Is the Ron Paul bubble starting to pop?

November 19, 2007

Why now might be the last time to take advantage of the ‘irrational exuberance’ surrounding the Texas congressman.


Nothing has done more to disprove the notion that betting markets are an accurate judge of election prospects than the dramatic shortening of the odds on Ron Paul to become the Republican nominee. As I said before, although nothing is ever a complete impossibility, the chances of someone who want to legalise hard drugs and believes that 9/11 was a conspiracy getting on the GOP ticket, let alone heading it, are so close to zero that they are not worth considering. Although Paul, like Denis Kucinich and Lyndon LaRouche, has managed to raise some money from his legions of fellow cranks he failed to break 10% in the Ames straw poll and is around 5% in most Iowa opinion polls.
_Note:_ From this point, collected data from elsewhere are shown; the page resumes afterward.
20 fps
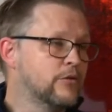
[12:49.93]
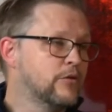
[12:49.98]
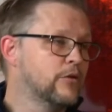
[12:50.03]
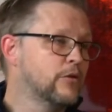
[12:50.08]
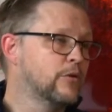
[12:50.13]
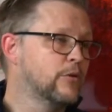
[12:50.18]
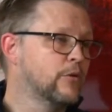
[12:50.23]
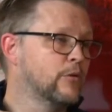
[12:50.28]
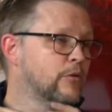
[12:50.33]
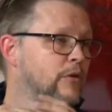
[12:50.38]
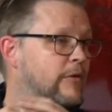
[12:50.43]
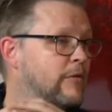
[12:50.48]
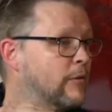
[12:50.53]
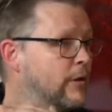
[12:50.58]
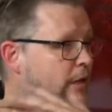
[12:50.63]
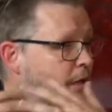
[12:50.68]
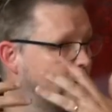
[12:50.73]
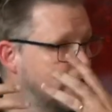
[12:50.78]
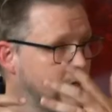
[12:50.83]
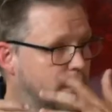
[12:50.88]
to
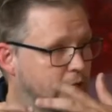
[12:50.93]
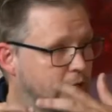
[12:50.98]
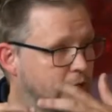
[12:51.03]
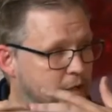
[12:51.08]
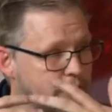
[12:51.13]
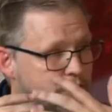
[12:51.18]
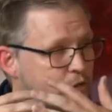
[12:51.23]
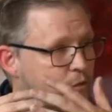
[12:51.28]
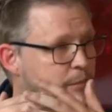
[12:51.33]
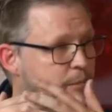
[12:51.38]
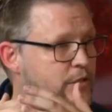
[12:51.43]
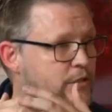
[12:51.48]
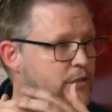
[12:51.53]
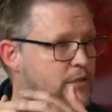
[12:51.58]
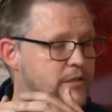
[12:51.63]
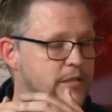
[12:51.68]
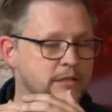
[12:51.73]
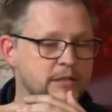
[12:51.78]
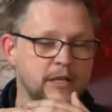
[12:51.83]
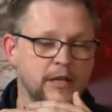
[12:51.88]
the initial
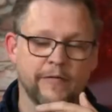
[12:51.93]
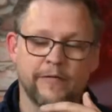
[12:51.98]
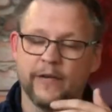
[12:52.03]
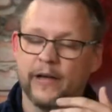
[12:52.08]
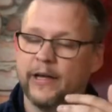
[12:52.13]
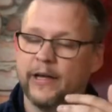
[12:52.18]
missions and stuff.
However, up until now his fans, aided by people looking to offload their contracts to ‘greater fools’ has meant that the price on his contract on intrade has been gaining steadily since April.
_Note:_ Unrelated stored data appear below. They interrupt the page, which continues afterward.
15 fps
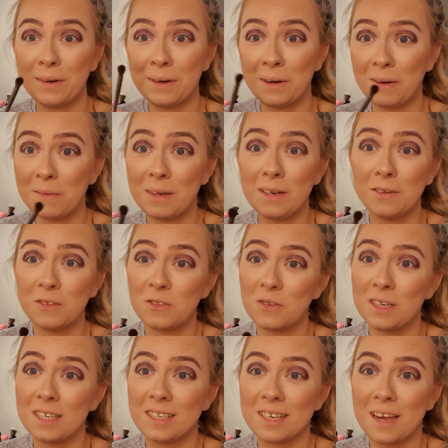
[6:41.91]
I know it looks
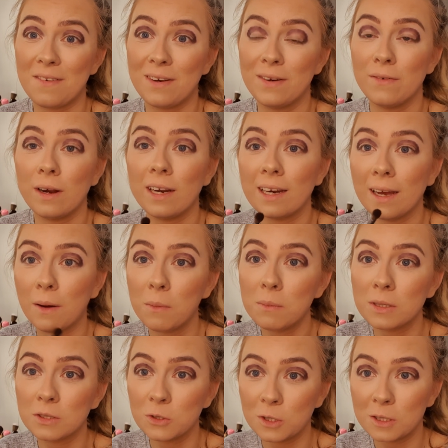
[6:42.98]
really scary right now,
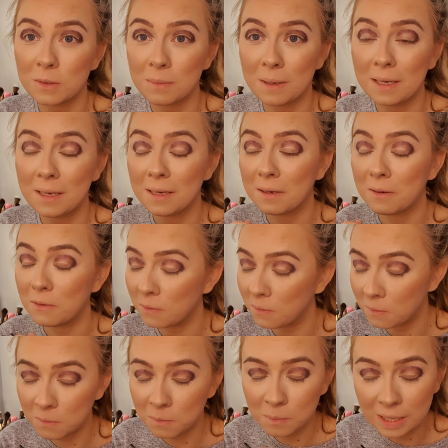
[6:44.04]
but trust me, it
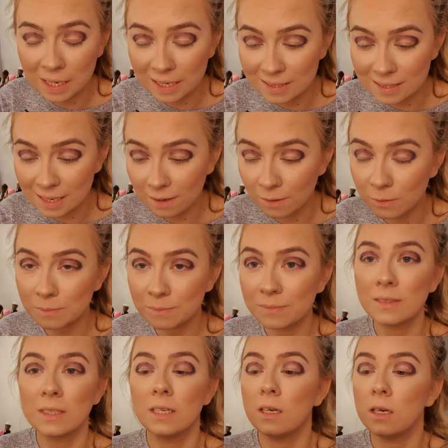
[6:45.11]
all plans out.
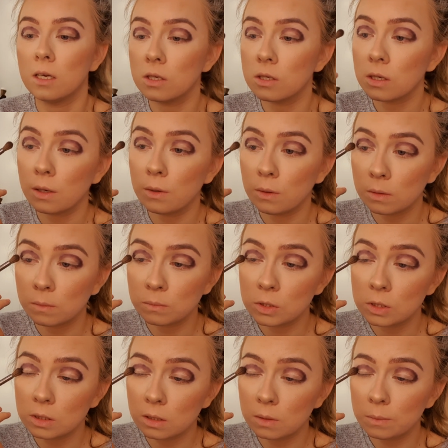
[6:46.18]
So I'm
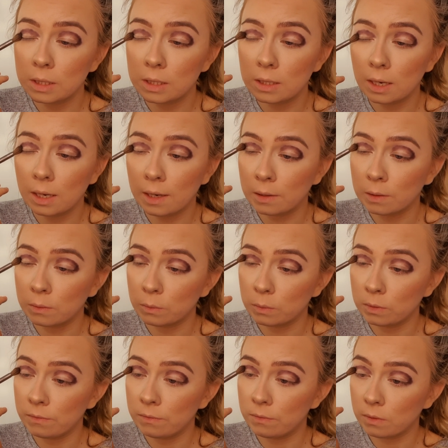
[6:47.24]
just going to blend that out
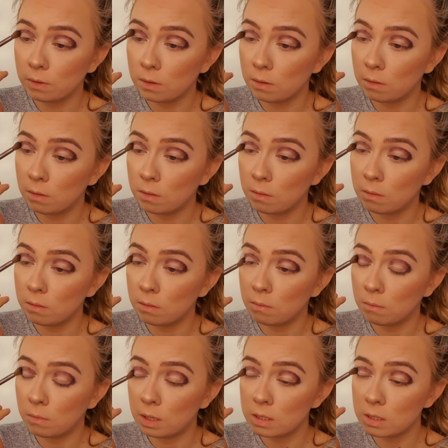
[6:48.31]
with
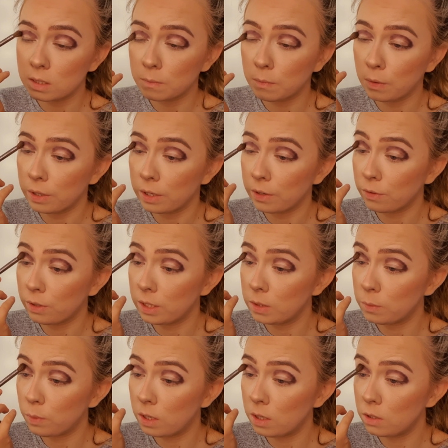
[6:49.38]
my Smoky Crease
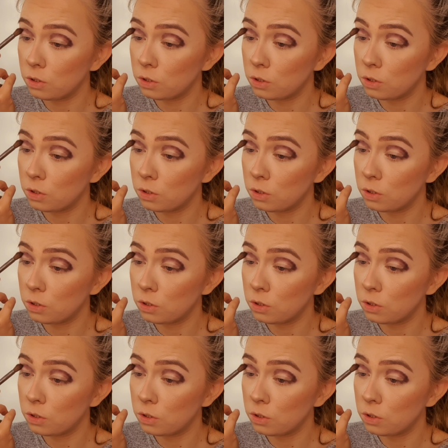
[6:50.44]
brush.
At one point in early November his contract reached 9.5, suggesting that the odds of him winning the nomination were nearly 10%. However, his contract has declined since then with the last traded price at 6.9. As the above chart shows the closing price has fallen below the 50 day moving average (a key technical indicator). I believe that it is going to collapse further and fall down to below 5 by the end of the month. This is for several reasons:

Greater awareness of the contract – Not only is the bubble being discussed on internet forums but it is being discussed in the maintstream media. The Republican magazine Human Events ran an article about the mispricing last week, which will alert gamblers (although strictly speaking, internet gambling is illegal in the US).

Increased participation by foreign gamblers (such as myself) – As the election draws nearer interest from gamblers outside the US will increase. Because of the US ban on internet gambling these bettors, who are unlikely to be biased towards Ron Paul, will be much less inclined to bet on the congressman.

Profit taking by lucky gamblers – Aside from his supporters trying to move the price, one of the key features that led to Ron Paul’s price soaring has been momentum buyers looking to sell the contract to ‘greater fool’s at a higher price. Now that his price is moving downwards these gamblers will start taking their profits (or losses if they bought into the hysteria late), depressing the price.

Even if the price doesn’t fall this is a good value bet.